[PROBLEM STATEMENT]: Your copy should match the records exactly, except that no pictures appear in it.

[Collected data entries]
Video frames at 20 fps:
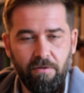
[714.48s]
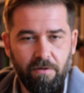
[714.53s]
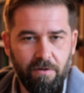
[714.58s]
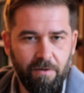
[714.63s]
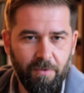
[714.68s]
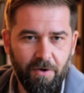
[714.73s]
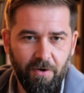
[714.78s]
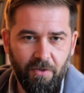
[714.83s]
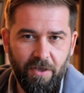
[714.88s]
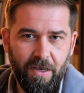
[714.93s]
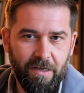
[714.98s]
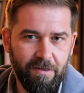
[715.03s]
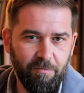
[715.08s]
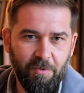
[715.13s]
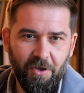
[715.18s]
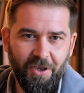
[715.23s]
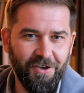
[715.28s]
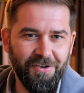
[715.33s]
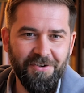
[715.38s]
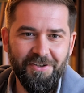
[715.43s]
to you about
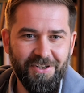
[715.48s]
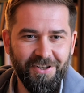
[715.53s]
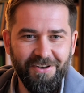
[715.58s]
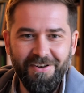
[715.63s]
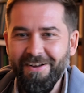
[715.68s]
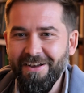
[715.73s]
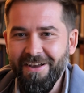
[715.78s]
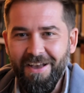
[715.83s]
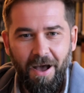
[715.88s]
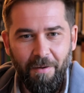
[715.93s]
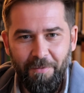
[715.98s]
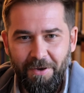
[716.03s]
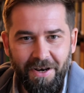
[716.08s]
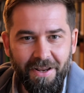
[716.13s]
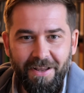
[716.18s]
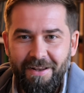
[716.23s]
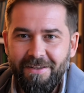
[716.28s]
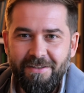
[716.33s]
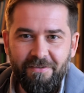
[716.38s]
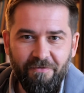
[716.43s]
that because I
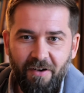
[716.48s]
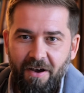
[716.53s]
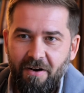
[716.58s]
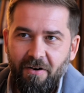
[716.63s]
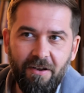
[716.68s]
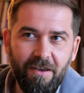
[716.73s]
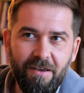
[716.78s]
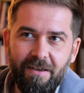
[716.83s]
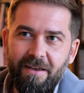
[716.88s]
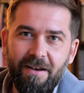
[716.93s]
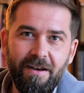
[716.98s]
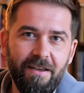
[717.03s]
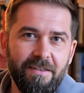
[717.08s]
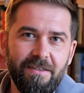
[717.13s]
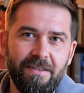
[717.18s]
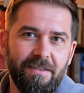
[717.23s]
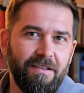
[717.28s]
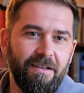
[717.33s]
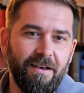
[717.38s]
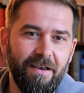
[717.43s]
mean it
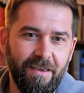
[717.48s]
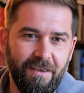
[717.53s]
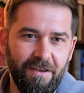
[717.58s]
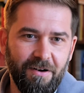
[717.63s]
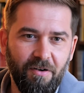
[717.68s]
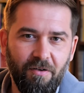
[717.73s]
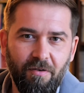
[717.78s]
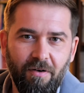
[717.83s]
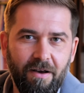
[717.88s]
is like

[YOUR SOLUTION]:
Video frames at 20 fps:
[714.48s]
[714.53s]
[714.58s]
[714.63s]
[714.68s]
[714.73s]
[714.78s]
[714.83s]
[714.88s]
[714.93s]
[714.98s]
[715.03s]
[715.08s]
[715.13s]
[715.18s]
[715.23s]
[715.28s]
[715.33s]
[715.38s]
[715.43s]
to you about
[715.48s]
[715.53s]
[715.58s]
[715.63s]
[715.68s]
[715.73s]
[715.78s]
[715.83s]
[715.88s]
[715.93s]
[715.98s]
[716.03s]
[716.08s]
[716.13s]
[716.18s]
[716.23s]
[716.28s]
[716.33s]
[716.38s]
[716.43s]
that because I
[716.48s]
[716.53s]
[716.58s]
[716.63s]
[716.68s]
[716.73s]
[716.78s]
[716.83s]
[716.88s]
[716.93s]
[716.98s]
[717.03s]
[717.08s]
[717.13s]
[717.18s]
[717.23s]
[717.28s]
[717.33s]
[717.38s]
[717.43s]
mean it
[717.48s]
[717.53s]
[717.58s]
[717.63s]
[717.68s]
[717.73s]
[717.78s]
[717.83s]
[717.88s]
is like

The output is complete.